* _WHAT YOU WILL DO_
Give back, unaltered, the lines from the one with "[00:05:14.43]" to the end of the material, omitting pictures.

* _DATA_

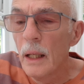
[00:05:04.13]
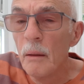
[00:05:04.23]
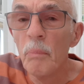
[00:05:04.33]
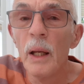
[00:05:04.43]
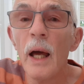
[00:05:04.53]

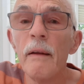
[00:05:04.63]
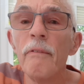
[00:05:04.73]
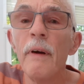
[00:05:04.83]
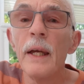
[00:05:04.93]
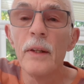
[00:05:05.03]
in Blind
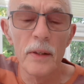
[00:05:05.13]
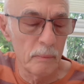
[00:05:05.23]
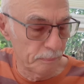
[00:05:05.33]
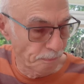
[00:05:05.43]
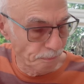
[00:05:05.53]
Faith.
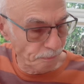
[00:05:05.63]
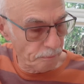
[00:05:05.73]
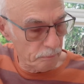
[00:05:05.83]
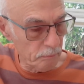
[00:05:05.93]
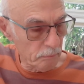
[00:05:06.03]

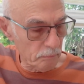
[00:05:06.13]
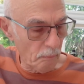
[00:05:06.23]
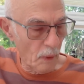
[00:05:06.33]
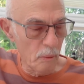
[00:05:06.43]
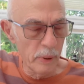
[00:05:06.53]

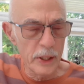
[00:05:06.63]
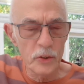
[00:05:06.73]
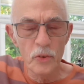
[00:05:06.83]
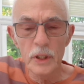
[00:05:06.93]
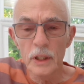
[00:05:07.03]
But
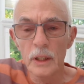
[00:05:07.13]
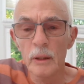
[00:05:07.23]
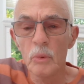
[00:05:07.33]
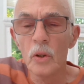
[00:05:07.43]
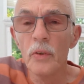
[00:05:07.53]
he's
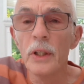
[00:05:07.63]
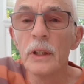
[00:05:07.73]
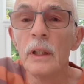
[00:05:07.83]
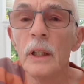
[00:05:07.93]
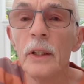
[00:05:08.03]
more
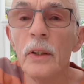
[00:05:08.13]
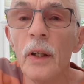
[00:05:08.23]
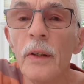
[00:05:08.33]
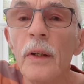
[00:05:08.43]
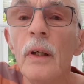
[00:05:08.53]
recently
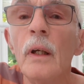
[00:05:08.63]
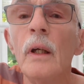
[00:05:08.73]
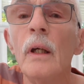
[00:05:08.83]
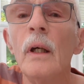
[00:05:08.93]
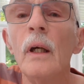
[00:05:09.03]
done
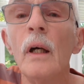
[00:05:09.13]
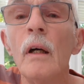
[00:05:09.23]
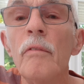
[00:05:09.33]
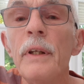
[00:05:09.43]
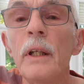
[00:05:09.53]

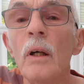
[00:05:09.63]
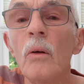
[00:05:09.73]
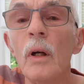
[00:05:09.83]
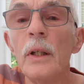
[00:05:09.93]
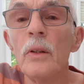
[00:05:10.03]
a
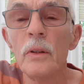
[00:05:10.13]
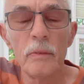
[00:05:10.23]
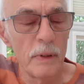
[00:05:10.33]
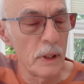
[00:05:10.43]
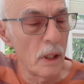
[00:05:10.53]
YouTube
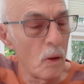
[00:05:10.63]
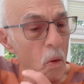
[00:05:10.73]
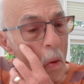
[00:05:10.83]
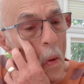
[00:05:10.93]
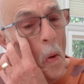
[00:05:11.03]
video
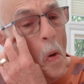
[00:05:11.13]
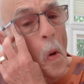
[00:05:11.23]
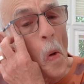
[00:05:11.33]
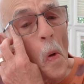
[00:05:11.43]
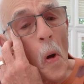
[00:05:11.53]

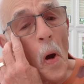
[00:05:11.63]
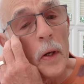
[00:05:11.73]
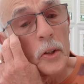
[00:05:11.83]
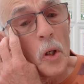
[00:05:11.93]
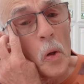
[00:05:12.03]
on
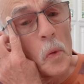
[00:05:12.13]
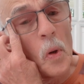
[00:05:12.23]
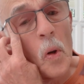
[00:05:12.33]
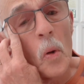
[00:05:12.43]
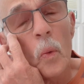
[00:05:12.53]
his own
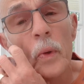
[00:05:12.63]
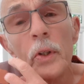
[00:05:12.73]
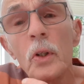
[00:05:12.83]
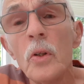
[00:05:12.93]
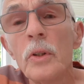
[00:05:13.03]
with
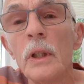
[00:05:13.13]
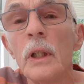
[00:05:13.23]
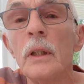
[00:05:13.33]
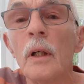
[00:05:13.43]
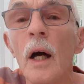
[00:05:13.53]
an acoustic
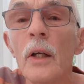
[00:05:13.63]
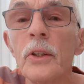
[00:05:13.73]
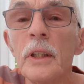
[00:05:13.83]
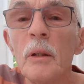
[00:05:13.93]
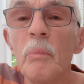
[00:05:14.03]
guitar
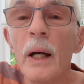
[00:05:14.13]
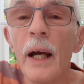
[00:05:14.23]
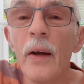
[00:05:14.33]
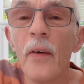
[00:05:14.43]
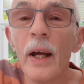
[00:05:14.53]
sitting by
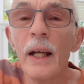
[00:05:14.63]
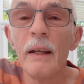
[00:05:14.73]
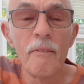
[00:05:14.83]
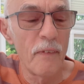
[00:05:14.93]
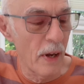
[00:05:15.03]
a
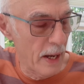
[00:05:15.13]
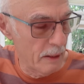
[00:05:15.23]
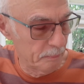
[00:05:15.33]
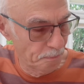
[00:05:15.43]
crackling fire.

* _EXERCISE RESULT_
[00:05:14.43]
[00:05:14.53]
sitting by
[00:05:14.63]
[00:05:14.73]
[00:05:14.83]
[00:05:14.93]
[00:05:15.03]
a
[00:05:15.13]
[00:05:15.23]
[00:05:15.33]
[00:05:15.43]
crackling fire.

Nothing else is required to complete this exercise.